The Declaration of the Four Sacred Things

The earth is a living, conscious being. In company with many cultures from many different times and places, we name these things as sacred: air, fire, water and earth.

Whether we see them as the breath, energy, blood and body of the Mother, or as the Blessed Gifts of a Creator, or as the interconnected systems that sustain life, we know that nothing can live without them.

To call these things sacred is to say that they have value beyond their usefulness for human ends, that they themselves become the standards by which our acts, our economics, our laws and our purposes must be judged. No one had the right to appropriate them or profit from them at the expense of others. Any government that fails to protect them forfeits its legitimacy.

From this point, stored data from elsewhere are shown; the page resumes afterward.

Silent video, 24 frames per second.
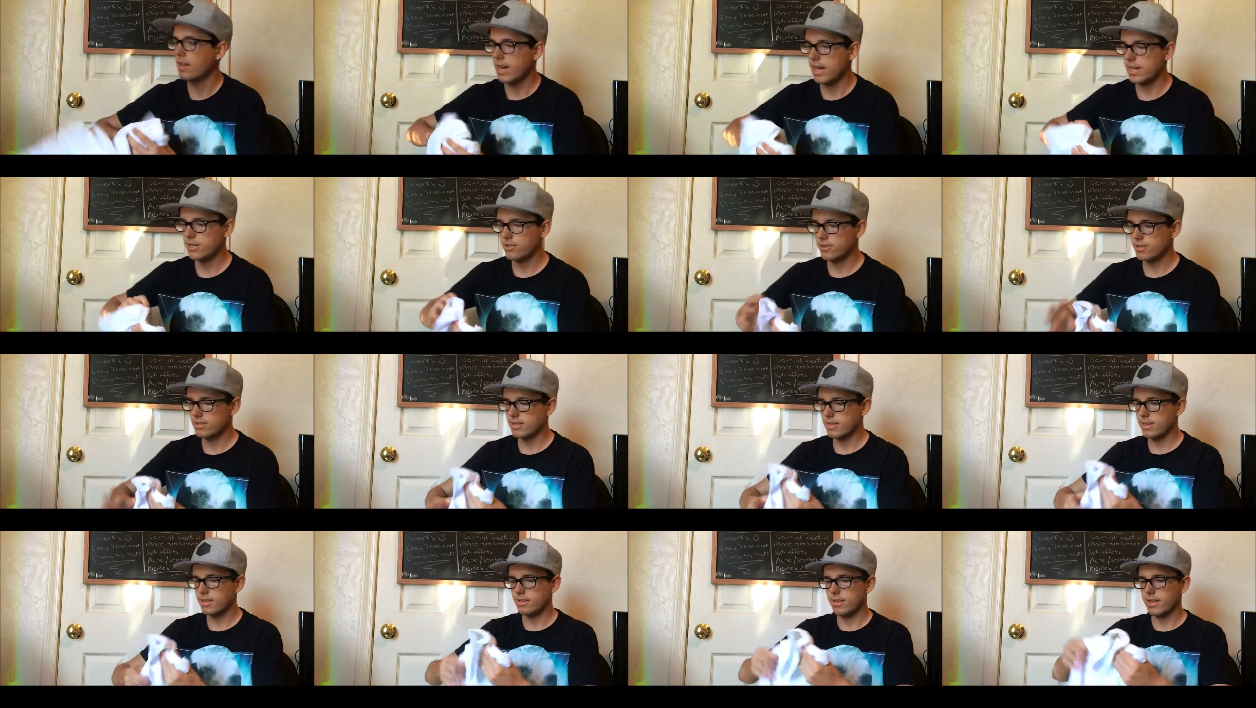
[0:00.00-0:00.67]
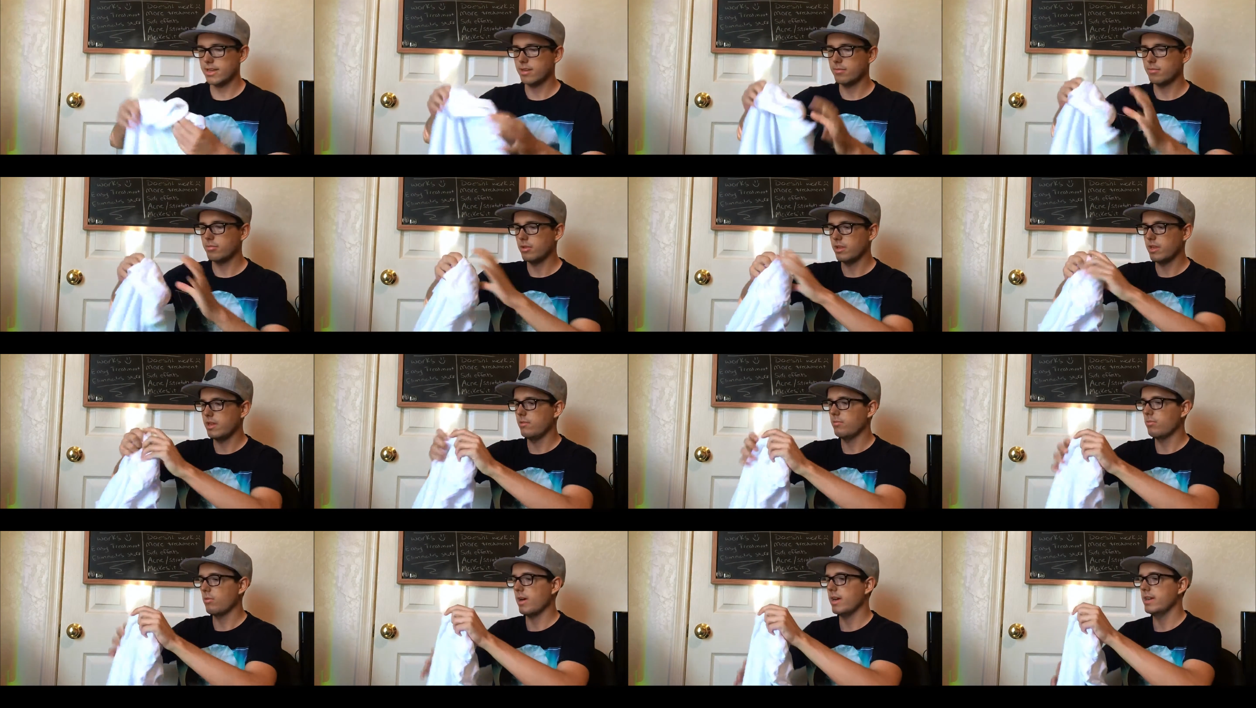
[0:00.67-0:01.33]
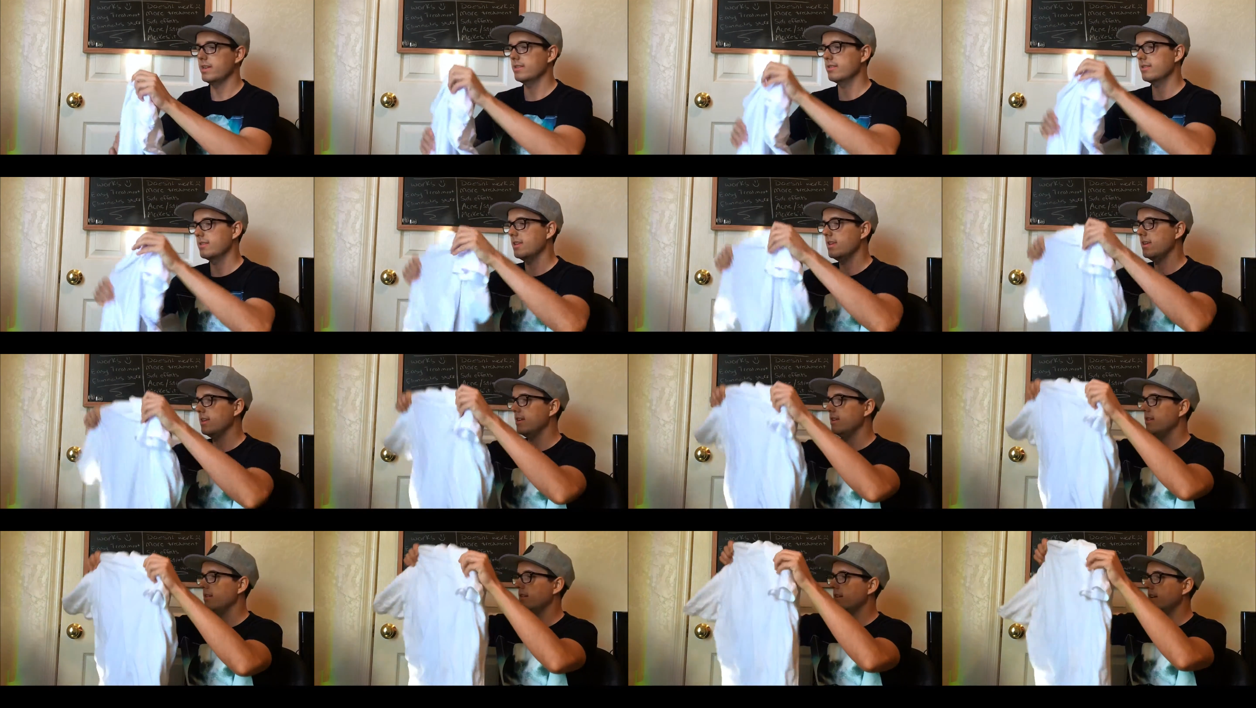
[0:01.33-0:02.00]
I just get like a plain white
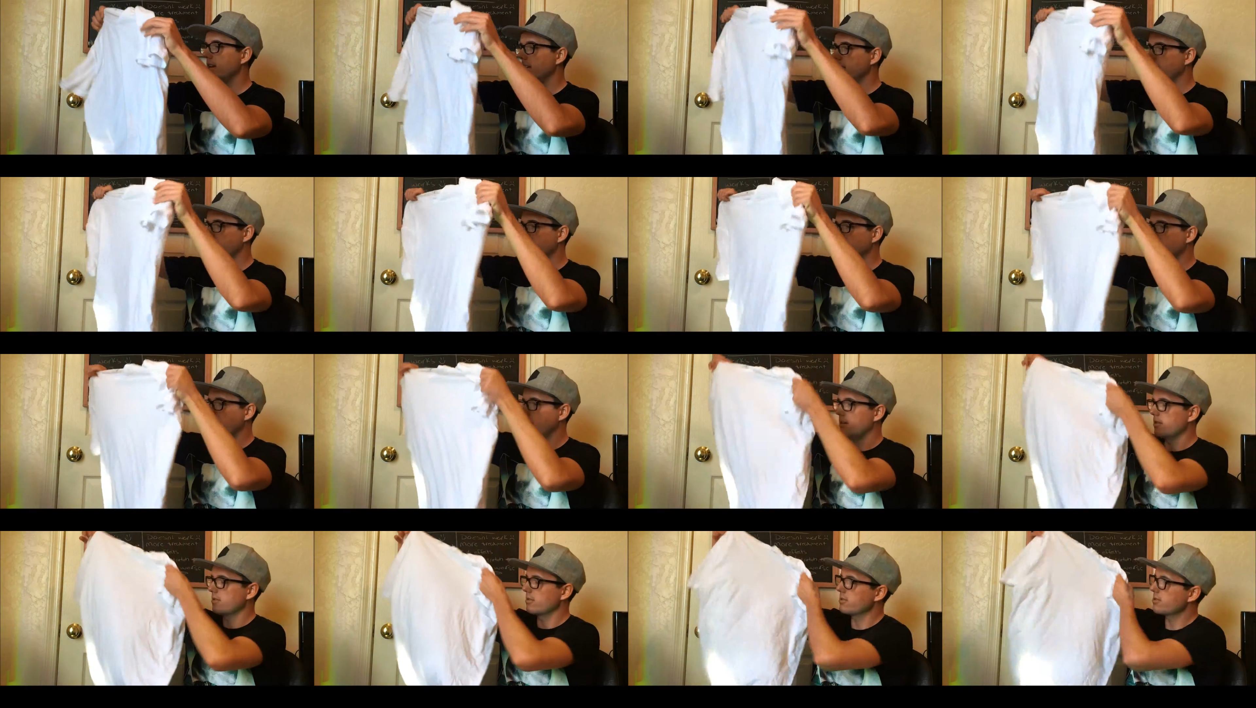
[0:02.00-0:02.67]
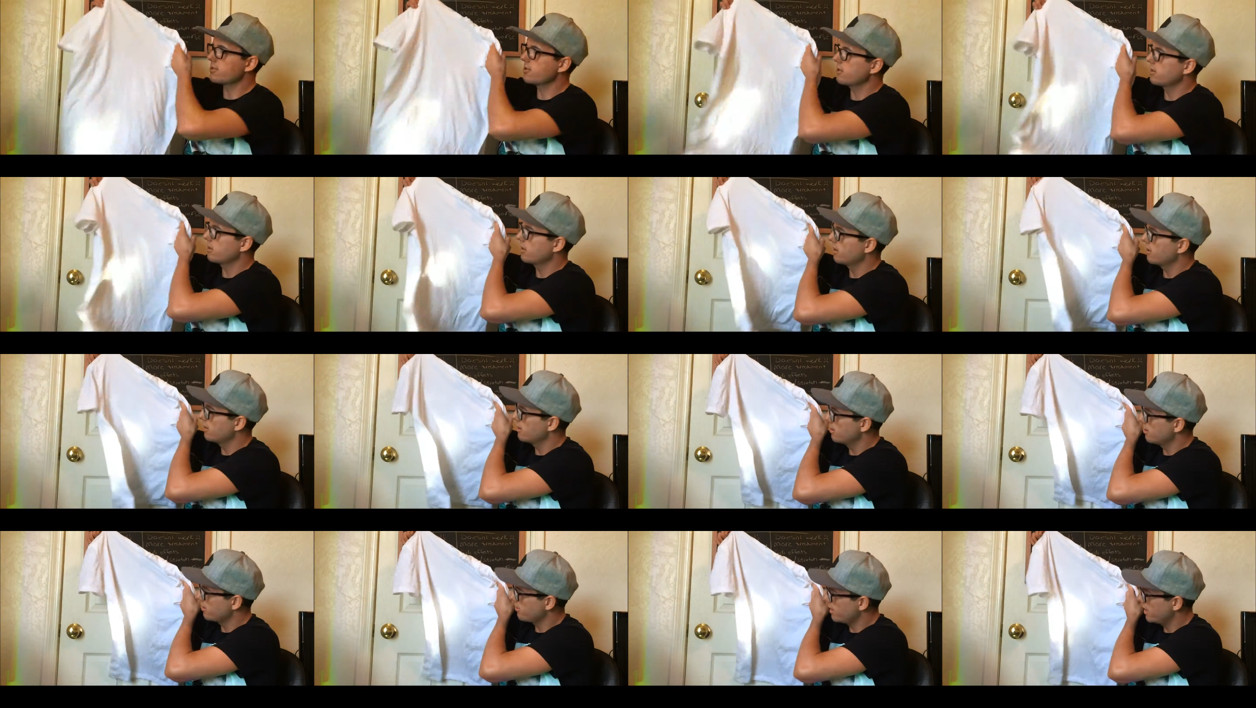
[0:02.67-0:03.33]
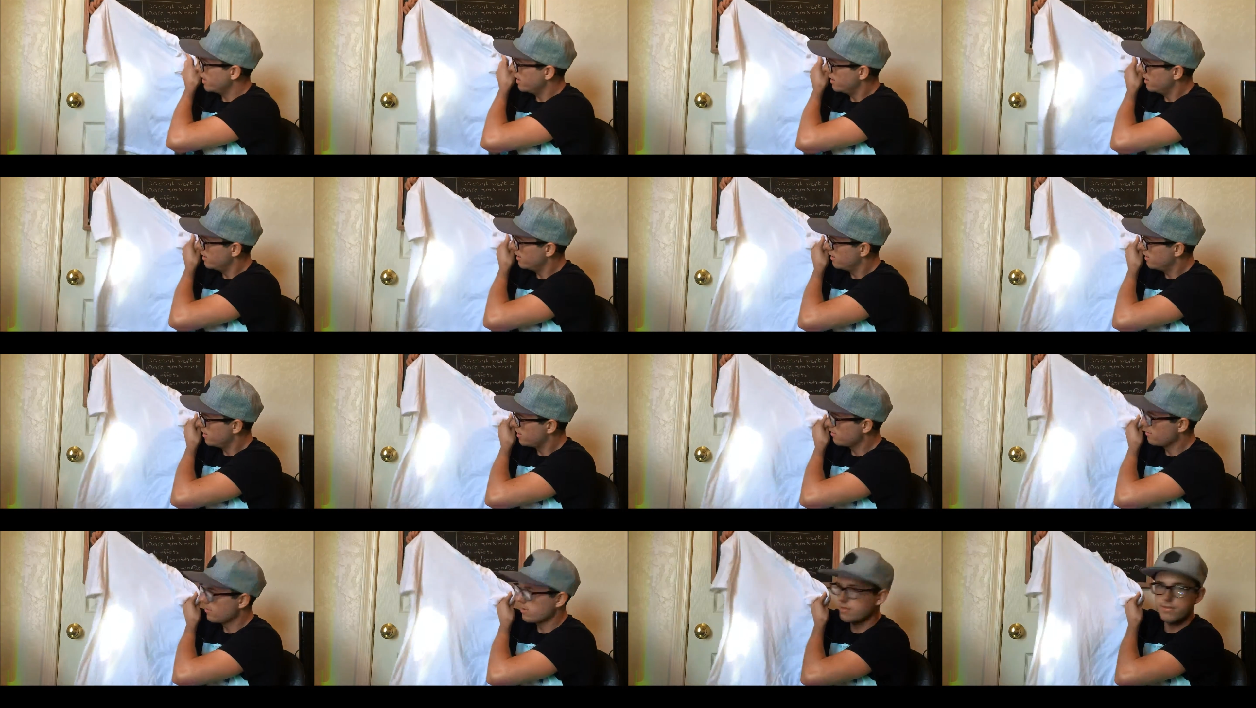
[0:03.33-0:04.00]
tee, like an undershirt, okay?
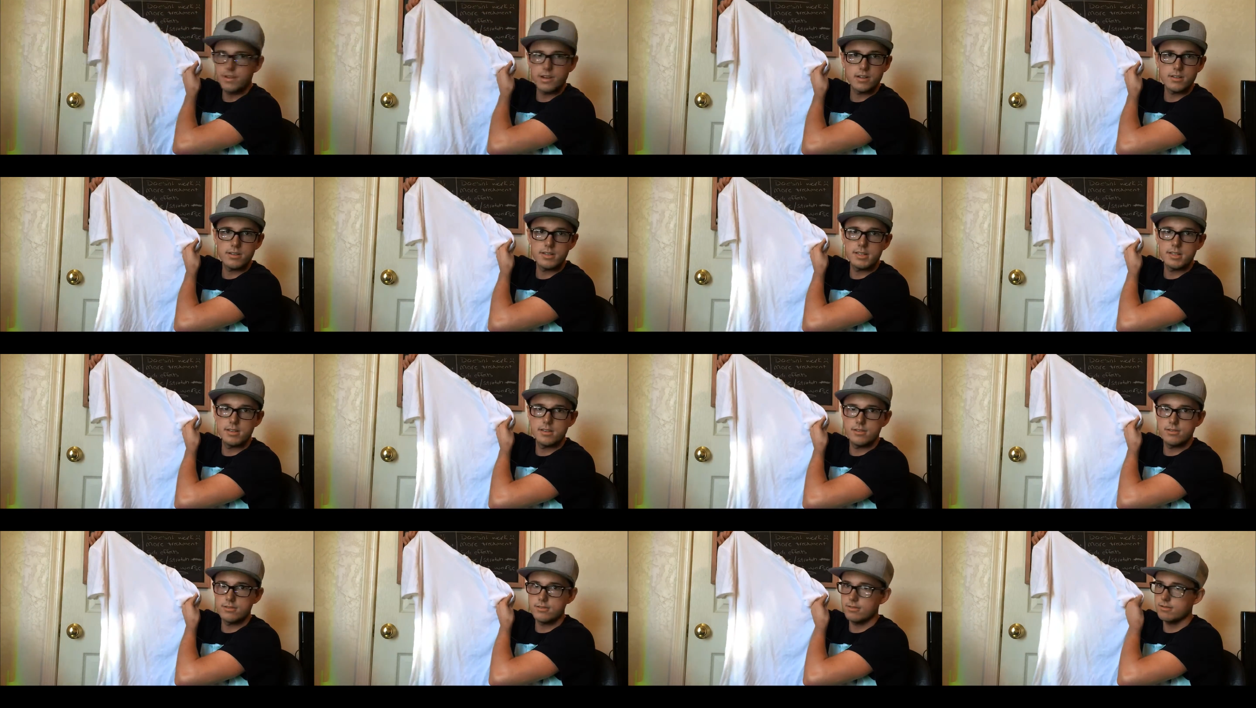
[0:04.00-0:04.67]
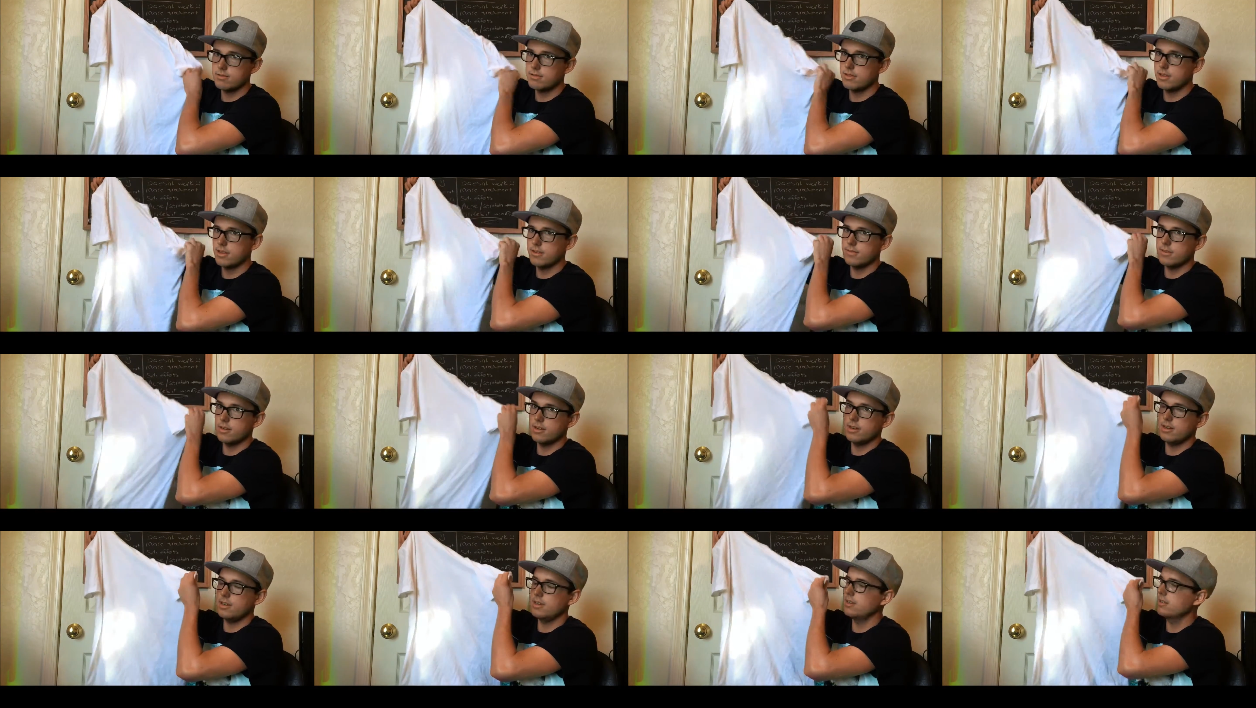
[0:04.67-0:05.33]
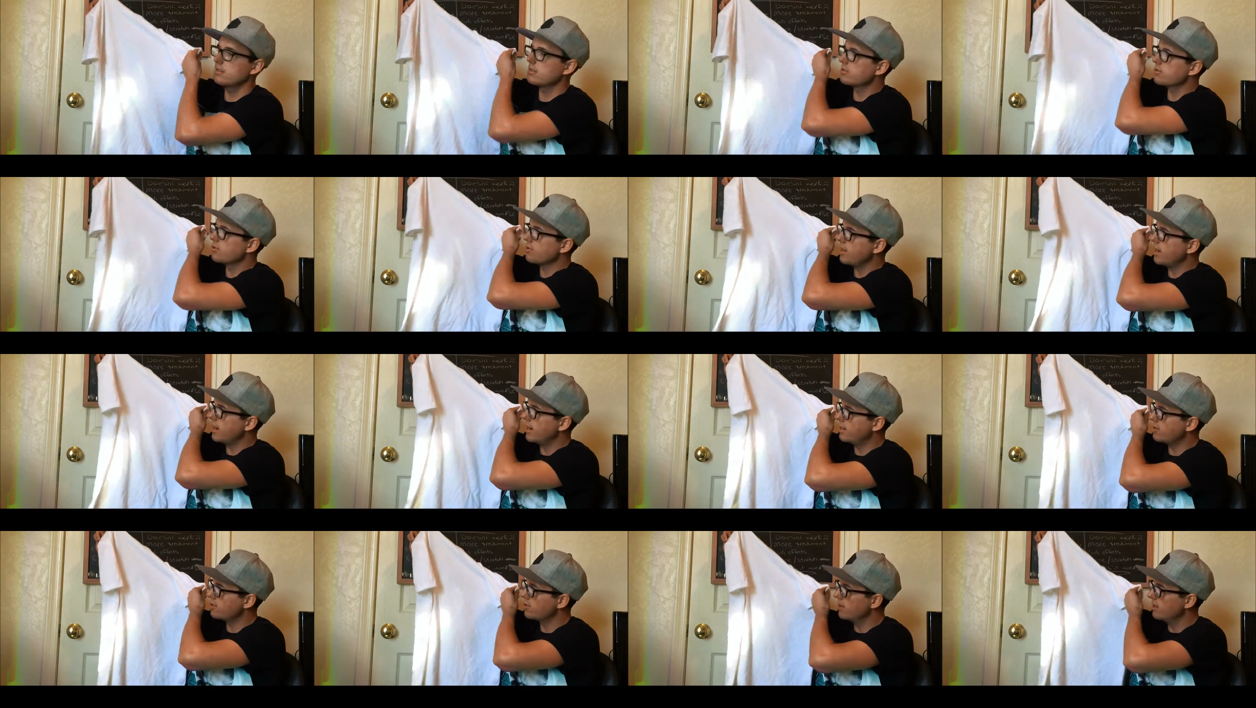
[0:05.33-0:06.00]
This one's fairly new, so it's not very
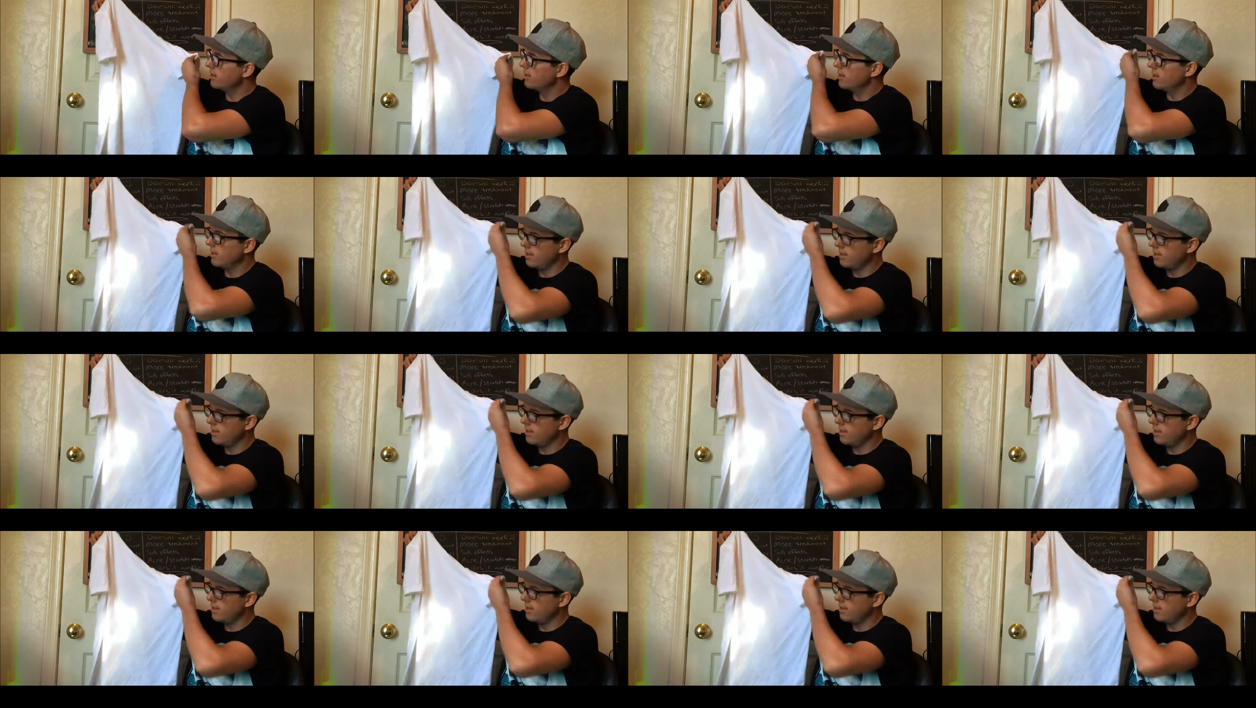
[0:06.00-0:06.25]
trashed.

All people, all living things are part of the earth life, and so are sacred. No one of us stands higher or lower than any other. Only justice can assure balance: only ecological balance can sustain freedom. Only in freedom can that fifth sacred thing we call spirit can flourish in its full diversity.

To honor the sacred is to create conditions in which nourishment, sustenance, habitat, knowledge, beauty and freedom can thrive. To honor the sacred is to make love possible.

To this we dedicate our curiosity, our will, our courage, our silences and our voices. To this we dedicate our lives.


Intro to the novel The Fifth Sacred Thing by Starhawk (born Miriam Simos) a feminist neopagan writer. She has two novels to her credit plus a fair amount of non fiction. This book has been sitting on my shelf for several years. I guess I finally have enough pegs to hang it on. As I typed this I flashed on all the comments that hold that a tree doesn't have any value unless it's been cut, milled and had a price tag slapped on it. And I can type answers to these commenters until my fingers fall off and I won't make a dent in their bubble of adamant. They will never accept that those trees and the ecosystem they support has a value simply because they exist and are part of Creation. Unique in the universe and irreplaceable. 

God/dess how do we get through to these people.